Effective Deployment of AI Workloads in a Windows* Environment powered by Intel® Xe Graphics

Published:03/31/2021   Last Updated:03/31/2021

Note: This article represents work completed by Intel Software InnovatorSilviu-Tudor Serban

Introduction to Intel® Xe Graphics Architecture 


Intel® Xe graphics is a novel GPU architecture consisting of four different microarchitectures: Intel® Processor Graphics Xᵉ-LP for integrated and entry-level discrete graphics, Intel® Processor Graphics Xᵉ-HP and Intel® Processor Graphics Xᵉ-HPG for enthusiast and datacenter parts, and Intel® Processor Graphics Xᵉ-HPC for high performance computing clusters.

In this article we focus on the Intel® Processor Graphics Xᵉ-LP microarchitecture and its compute performance along with potential for powering AI workloads.  The Xᵉ architecture is uniquely positioned to leverage Intel® Deep Link technology, where users can simultaneously unleash the compute performance of all system silicon on complex AI workloads.

Our Xᵉ-LP system is a Dell XPS* 13 laptop, powered by an Intel® Core™ i7-1165G7 CPU and Intel® Iris® Xe integrated graphics.
 

Xᵉ-LP system (Dell XPS* 13 laptop)



The Intel Xᵉ-LP iGPU lives on the same chip with the processor and utilizes a portion of the system’s memory, rather than using a dedicated DDR chip. 

In terms of performance, the Xᵉ-LP iGPU is very capable for compute scenarios and its 96 Execution Units and 1.30Ghz max running frequency translate to outstanding AI inference capabilities for its size and wattage.
 

Intel® XPowered AI Workloads in Windows* Environments

Microsoft DirectML* and Intel® Distribution of OpenVINO™ toolkit are powerful platforms which are turbocharging AI development by lowering the barrier of entry to Machine Learning.  We will explore Intel Xᵉ architecture’s potential for multi-platform AI deployment and its performance running Microsoft DirectML and OpenVINO™ workloads. 

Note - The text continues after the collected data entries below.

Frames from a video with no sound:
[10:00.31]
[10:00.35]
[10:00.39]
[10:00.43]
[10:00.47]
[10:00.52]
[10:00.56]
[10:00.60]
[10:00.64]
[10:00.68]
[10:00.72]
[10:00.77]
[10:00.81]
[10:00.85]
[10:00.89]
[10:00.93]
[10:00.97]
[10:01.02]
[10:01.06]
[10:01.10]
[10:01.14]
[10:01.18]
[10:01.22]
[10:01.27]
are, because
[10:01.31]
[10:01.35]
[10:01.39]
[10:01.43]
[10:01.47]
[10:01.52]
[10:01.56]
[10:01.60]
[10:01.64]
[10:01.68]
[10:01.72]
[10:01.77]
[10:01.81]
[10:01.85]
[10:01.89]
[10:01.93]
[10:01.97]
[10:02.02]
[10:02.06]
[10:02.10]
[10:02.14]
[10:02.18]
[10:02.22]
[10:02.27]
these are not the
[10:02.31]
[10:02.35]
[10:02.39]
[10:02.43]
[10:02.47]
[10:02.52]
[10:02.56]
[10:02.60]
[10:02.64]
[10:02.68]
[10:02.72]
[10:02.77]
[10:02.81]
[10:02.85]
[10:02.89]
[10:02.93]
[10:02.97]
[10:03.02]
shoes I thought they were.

To make things more interesting, we will run our assessment on three very different systems:

  •     The Dell XPS* 13 laptop powered by a 4-core Intel i7-1165G7 and Intel® Iris® Xe integrated graphics
  •     An HP workstation powered by a 10-core Intel® Xeon®-4114 and Quadro* P1000 discrete GPU
  •     A custom high-end PC powered by an 8-core Intel i7-10700K and an RTX* 3070 discrete GPU

 

Microsoft DirectML

DirectML is a high-performance, hardware-accelerated DirectX 12 library for machine learning. DirectML provides GPU acceleration for common machine learning tasks across a broad range of supported hardware and drivers, including all DirectX 12-capable GPUs from vendors such as AMD, Intel, NVIDIA, and Qualcomm.

When used standalone, the DirectML API is a low-level DirectX 12 library and is suitable for high-performance, low-latency applications such as frameworks, games, and other real-time applications. The seamless interoperability of DirectML with Direct3D 12 as well as its low overhead and conformance across hardware makes DirectML ideal for accelerating machine learning when both high performance is desired, and the reliability and predictability of results across hardware is critical.

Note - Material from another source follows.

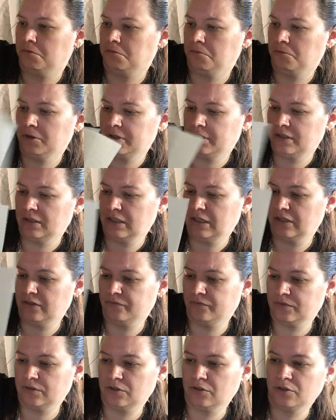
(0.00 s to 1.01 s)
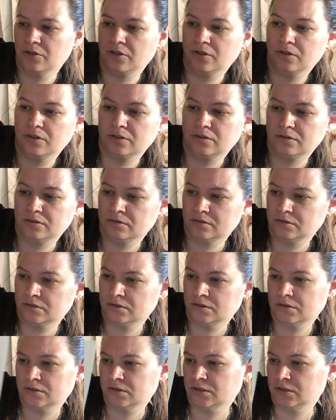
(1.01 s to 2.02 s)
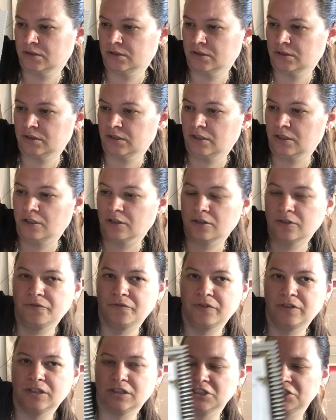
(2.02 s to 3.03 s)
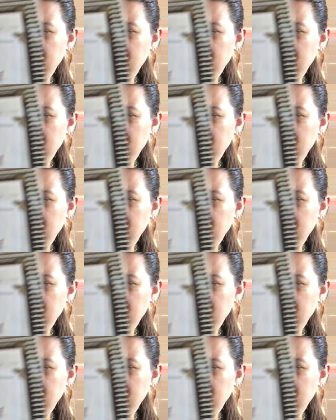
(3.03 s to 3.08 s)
What is left? Oh, got to finish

DirectML efficiently executes the individual layers of your inference model on the GPU (or on AI-acceleration cores, if present). Each layer is an operator, and DirectML provides a library of low-level, hardware-accelerated machine learning primitive operators.  While DirectML is in its early stages compared to the more mature CUDA, it provides several advantages that make it an attractive option for many AI workloads. 
 

DirectML Environment Setup

A really nice feature of DirectML is that it provides support for TensorFlow*, one of the most popular end-to-end open source platforms for machine learning, via theTensorFlow-DirectML project.

TensorFlow requires Python, which leads us to installing Anaconda as a first step.  Anaconda is one of the best tools for setting up and managing Python environments on Windows. It’s also free and open source.

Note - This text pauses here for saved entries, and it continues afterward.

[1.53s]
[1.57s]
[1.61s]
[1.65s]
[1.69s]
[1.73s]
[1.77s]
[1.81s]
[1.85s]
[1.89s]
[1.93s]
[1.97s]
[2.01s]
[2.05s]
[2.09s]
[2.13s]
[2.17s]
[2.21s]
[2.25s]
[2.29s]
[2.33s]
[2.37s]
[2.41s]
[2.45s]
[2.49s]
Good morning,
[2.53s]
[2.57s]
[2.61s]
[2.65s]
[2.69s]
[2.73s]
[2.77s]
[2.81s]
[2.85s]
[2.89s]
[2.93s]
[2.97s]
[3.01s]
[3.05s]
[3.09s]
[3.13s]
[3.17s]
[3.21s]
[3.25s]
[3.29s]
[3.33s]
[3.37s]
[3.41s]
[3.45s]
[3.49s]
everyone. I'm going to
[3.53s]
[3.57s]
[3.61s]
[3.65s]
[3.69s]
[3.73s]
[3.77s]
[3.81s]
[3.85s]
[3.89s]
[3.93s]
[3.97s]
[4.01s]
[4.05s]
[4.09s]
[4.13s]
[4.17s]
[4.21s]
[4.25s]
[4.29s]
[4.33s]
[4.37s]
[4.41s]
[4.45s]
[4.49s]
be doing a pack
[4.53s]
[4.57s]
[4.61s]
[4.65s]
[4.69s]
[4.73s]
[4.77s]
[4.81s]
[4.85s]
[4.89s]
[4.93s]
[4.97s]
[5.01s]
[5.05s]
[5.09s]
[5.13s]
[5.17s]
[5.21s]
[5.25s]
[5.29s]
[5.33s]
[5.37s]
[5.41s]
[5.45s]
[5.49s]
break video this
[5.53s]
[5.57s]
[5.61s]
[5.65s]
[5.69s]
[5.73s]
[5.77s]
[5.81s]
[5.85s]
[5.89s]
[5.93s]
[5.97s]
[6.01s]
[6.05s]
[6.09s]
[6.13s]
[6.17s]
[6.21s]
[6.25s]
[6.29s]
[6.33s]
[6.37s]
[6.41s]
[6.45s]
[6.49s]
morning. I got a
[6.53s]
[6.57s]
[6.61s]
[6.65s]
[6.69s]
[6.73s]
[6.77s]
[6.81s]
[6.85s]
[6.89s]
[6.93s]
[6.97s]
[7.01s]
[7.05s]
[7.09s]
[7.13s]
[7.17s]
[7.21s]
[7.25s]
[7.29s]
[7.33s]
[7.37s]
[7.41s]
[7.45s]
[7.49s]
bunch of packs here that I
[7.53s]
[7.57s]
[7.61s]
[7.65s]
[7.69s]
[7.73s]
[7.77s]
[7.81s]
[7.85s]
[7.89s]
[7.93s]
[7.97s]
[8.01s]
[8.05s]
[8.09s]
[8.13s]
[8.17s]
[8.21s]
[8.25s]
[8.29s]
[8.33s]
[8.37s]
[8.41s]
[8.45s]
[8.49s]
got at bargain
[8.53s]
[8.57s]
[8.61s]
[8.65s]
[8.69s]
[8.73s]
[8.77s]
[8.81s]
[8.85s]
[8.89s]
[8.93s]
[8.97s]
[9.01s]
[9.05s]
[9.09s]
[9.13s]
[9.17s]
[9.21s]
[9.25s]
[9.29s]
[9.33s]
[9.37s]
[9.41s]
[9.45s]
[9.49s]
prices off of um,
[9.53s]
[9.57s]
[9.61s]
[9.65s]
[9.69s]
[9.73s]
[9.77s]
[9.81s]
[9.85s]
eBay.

Assuming Anaconda is successfully installed, we can fire up the Anaconda Command Prompt and create a development environment with 3 commands:

conda create --name directml python=3.7 
conda activate directml 
pip install tensorflow-directml


In order to verify everything is working well, we can fire up a Python session and see if TensorFlow DirectML is running correctly:

import tensorflow.compat.v1 as tf 
tf.enable_eager_execution(tf.ConfigProto(log_device_placement=True)) 
print(tf.add([1.0, 2.0], [3.0, 4.0])) 


We should see a message similar to the following if there were no errors:

2021-03-25 11:27:18.235973: I tensorflow/core/common_runtime/dml/dml_device_factory.cc:45] DirectML device enumeration: found 1 compatible adapters. 


This means DirectML and Tensorflow are up and running on our system and all we need to do to run our detection scripts in the future is to launch an Anaconda Prompt and activate the DirectML environment.

 

DirectML Xe Graphics Performance

We’ve selected a custom trained Resnet101 model from our production pipeline for comparing inference performance using DirectML. The model is trained on large images and running inference on it is sufficiently resource intensive to challenge the three test systems. 

Our primary goal regarding the Xᵉ-LP graphics system is to see how well suited it is for running inference in a production setup and to see how well Xᵉ-LP stacks up against the discrete GPUs from our test systems.

As we can see in Table 1 below, the Xᵉ-LP system packs quite a punch. Remarkably the total TDP of the i7-1165G7, which includes the iGPU, is only 28W.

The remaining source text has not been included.